[TASK TO COMPLETE]: Go to the line holding "[0:01.00-0:02.00]" in the data below. Return it and each line after it through the last, exactly, and skip the pictures.

[DATA FOR THIS TASK]:
********

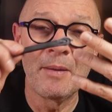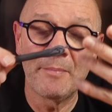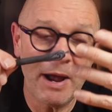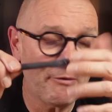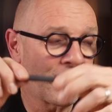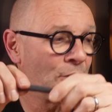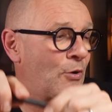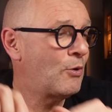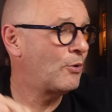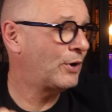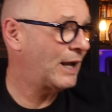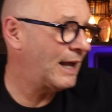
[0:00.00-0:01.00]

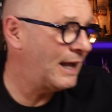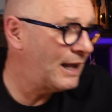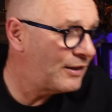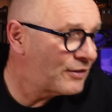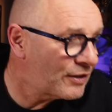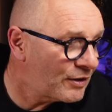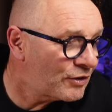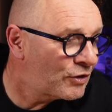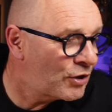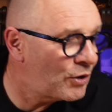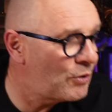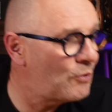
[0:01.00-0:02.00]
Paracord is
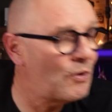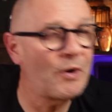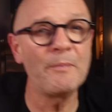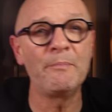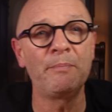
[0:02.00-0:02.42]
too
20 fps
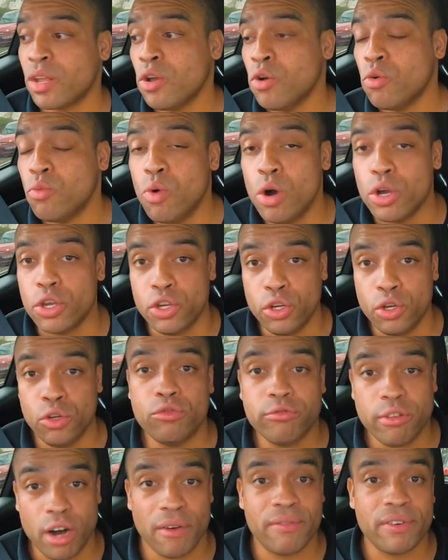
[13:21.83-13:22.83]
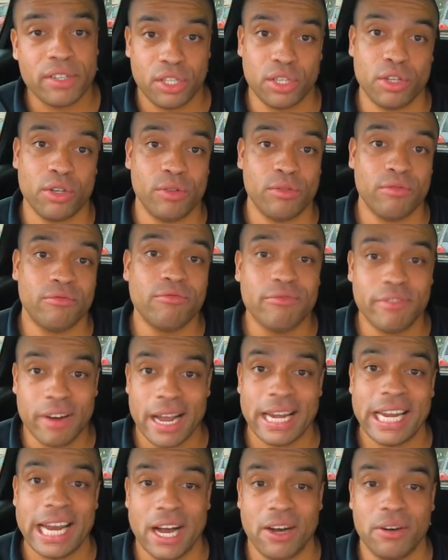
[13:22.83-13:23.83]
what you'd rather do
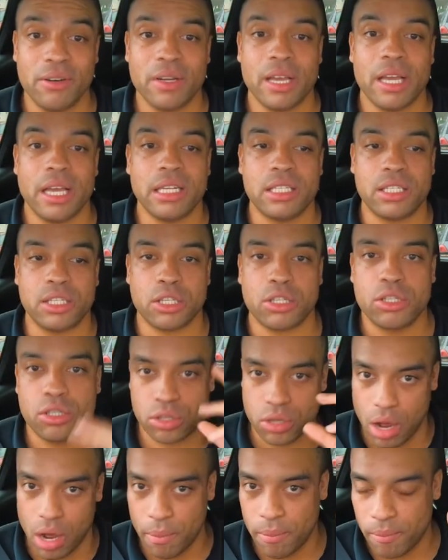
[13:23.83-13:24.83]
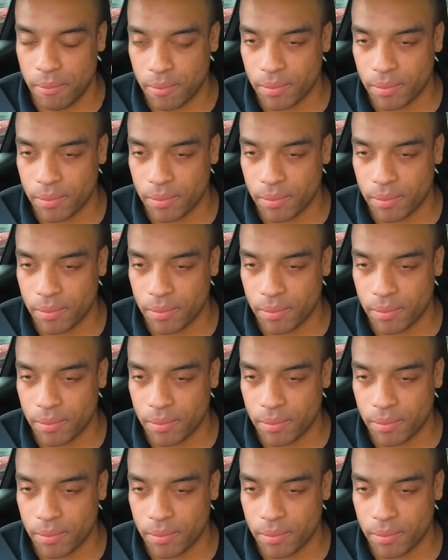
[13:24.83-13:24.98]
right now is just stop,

********

[ANSWER SPACE]:
[0:01.00-0:02.00]
Paracord is
[0:02.00-0:02.42]
too
20 fps
[13:21.83-13:22.83]
[13:22.83-13:23.83]
what you'd rather do
[13:23.83-13:24.83]
[13:24.83-13:24.98]
right now is just stop,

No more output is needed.